Rodeados de mujeres, niños y perros, vimos a don Rufo llamar con ademán imperioso a Federico y encomedarle allí, delante de todos, la tarea de guiarnos a los parajes que le gustaban más al quetzal. Contábamos sólo con unas cuantas horas. El artista de la lente pretendía regresar por la tarde y dormir en Puerto Carrillo, y no por comodidad, era un tipo de piel dura, acostumbrado a guerras y safaris. Es que llevaba una agenda apretada y al otro día tenía acordado un viaje en avioneta con los soldados de la guarnición ribereña para tomas panorámicas, y pasado mañana una cena con el gobernador, el obispo, el general y el embajador de su país.

Así que a meterle caña. Se armó una comitiva de dos adolescentes y el señor Oceguera (así se presentó) para abrir monte con sus machetes. Todos llevaban terciada una escopeta, aunque les pusimos la condición de no matar animales en nuestra presencia, a menos que fuera estrictamente necesario. Así que cuando avistaron un tapir tuvieron que aguartarse las ganas de tumbarlo.

Como a media travesía, Federico en persona se vio obligado a partirle el cráneo a una nauyaca que acechaba en el lodo. Los adolescentes se encargaron de lapidarla convenientemente. Fuera de eso, la travesía fue incruenta.

La vicecónsul optó por permanecer en la aldea, pero la chica de Medio Ambiente insistió en acompañarnos. Me preparé para lo peor, tan señoritinga. Debo reconocer que acabó portándose bastante bien. Y por lo menos se puso pantalones largos. Mi primo Elías se dio a la tarea de ligársela, al principio con nulo éxito. Ella sólo tenía ojos para el fotógrafo, que por supuesto no le hacía ningún caso.

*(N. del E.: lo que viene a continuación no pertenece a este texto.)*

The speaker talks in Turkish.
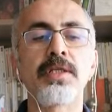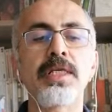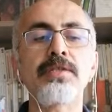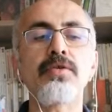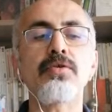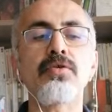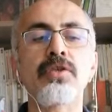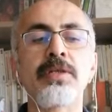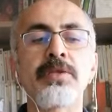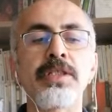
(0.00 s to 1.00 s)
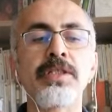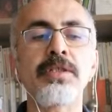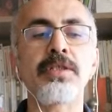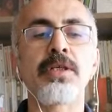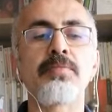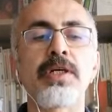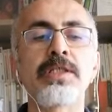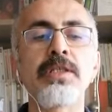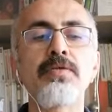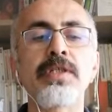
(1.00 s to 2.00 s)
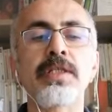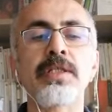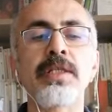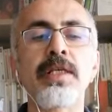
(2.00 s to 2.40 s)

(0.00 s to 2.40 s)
Nazi örgütlemeleri batılı ülkelerinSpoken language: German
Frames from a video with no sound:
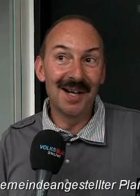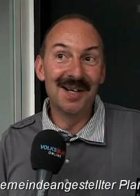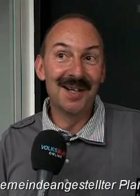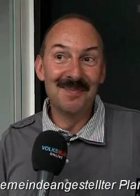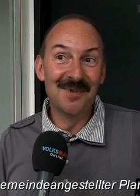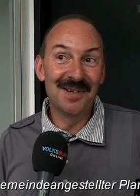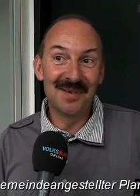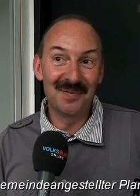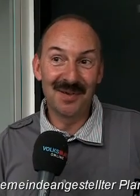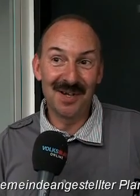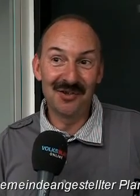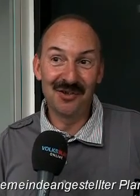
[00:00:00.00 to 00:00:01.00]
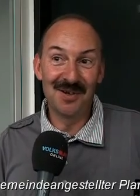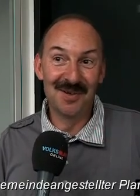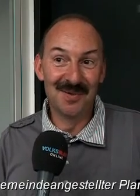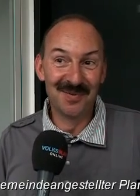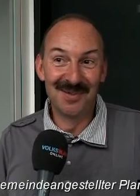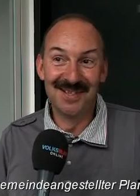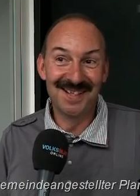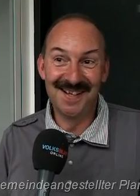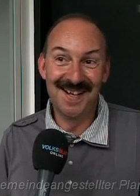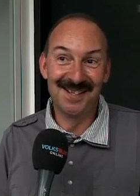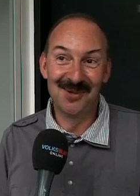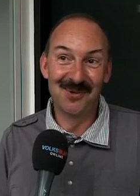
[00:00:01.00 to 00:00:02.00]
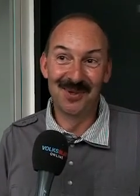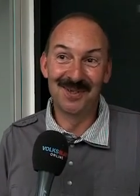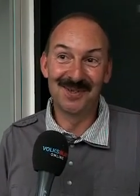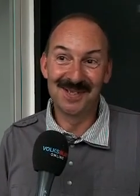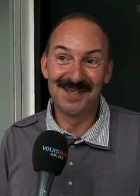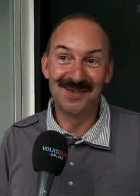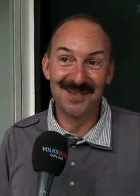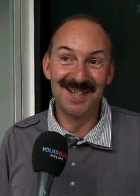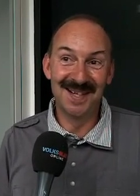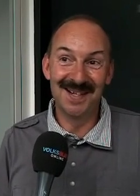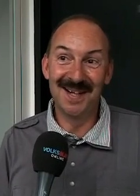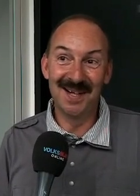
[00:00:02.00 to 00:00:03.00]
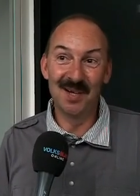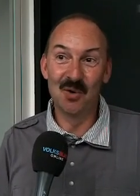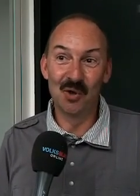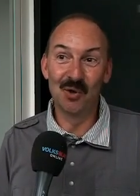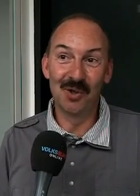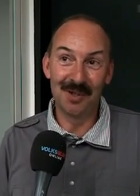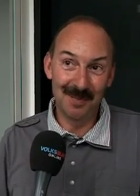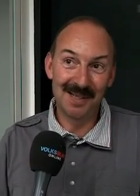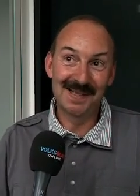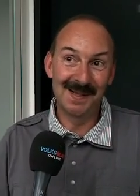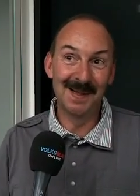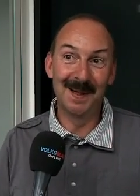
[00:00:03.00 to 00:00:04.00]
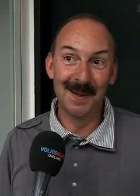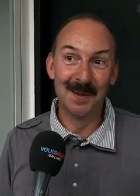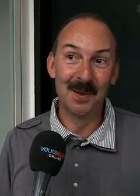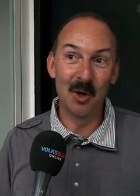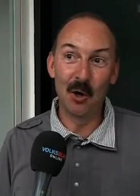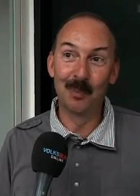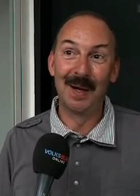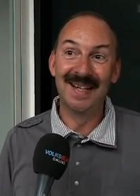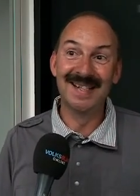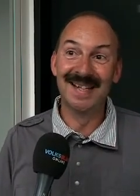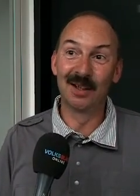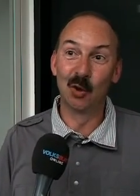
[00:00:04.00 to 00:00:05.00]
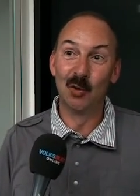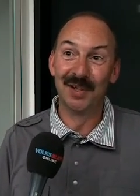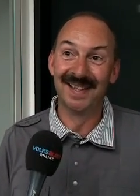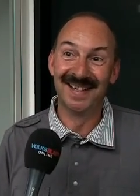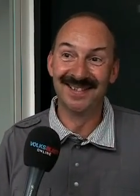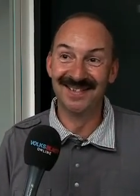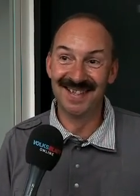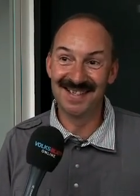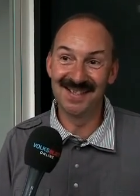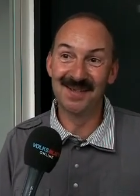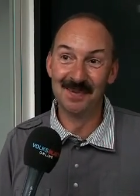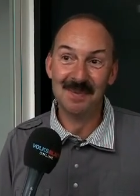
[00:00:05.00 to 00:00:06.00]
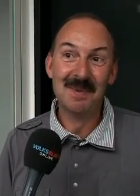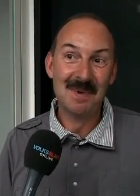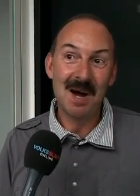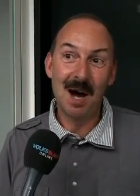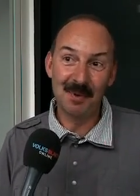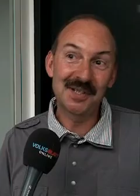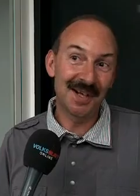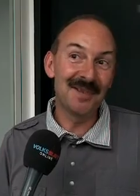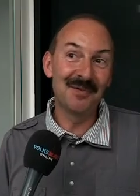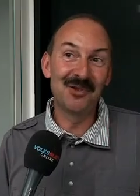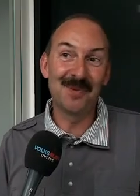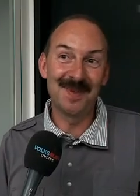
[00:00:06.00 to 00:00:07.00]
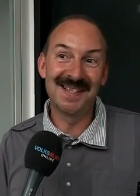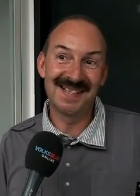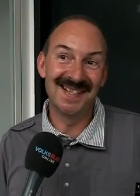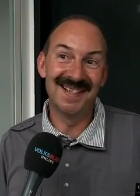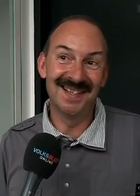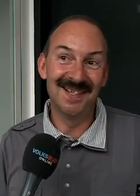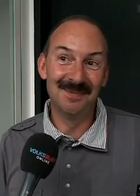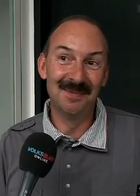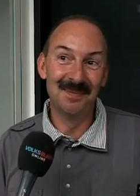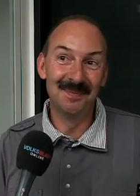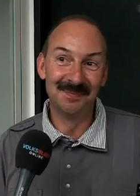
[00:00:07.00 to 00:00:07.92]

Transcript: eigentlich immer in der frischen Luft oder in der Natur da, sondern haben eigentlich auch dort ein bisschen körperliche Ertüchtigung. Also. Aber es trifft schon ein bisschen an, ja.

Llegamos a un paraje que sería exagerado llamar claro, pero al menos permitía el paso de los rayos del sol. Nos instalamos entre helechos y hojas orejonas y nos pusimos a esperar.

Según Federico, en esta época del año los quetzales venían diario, hacia el mediodía, a comer fruta. Se trataba de una loma donde la altura transformaba la vegetación, y por lo visto permitía crecer cierto manjar blanco que el quetzal adoraba.

Quietos y ocultos para no ahuyentarlo, entre arroyos transparentes que allí nacían y bajo un espeso rumor de insectos y un ulular de aves grandes, el eco del viento sonando como caída de agua, nos preparamos para la epifanía del último quetzal.

El fotógrafo, impaciente, tenía emplazadas dos Leicas y una Hasselblad. Cada tanto se sacaba una pacha del bolsillo y se metía un pegue de ginebra, sin ofrecer. Por mí, tanto daba. A esas horas ni se me antojaba un trago, y menos de ginebra.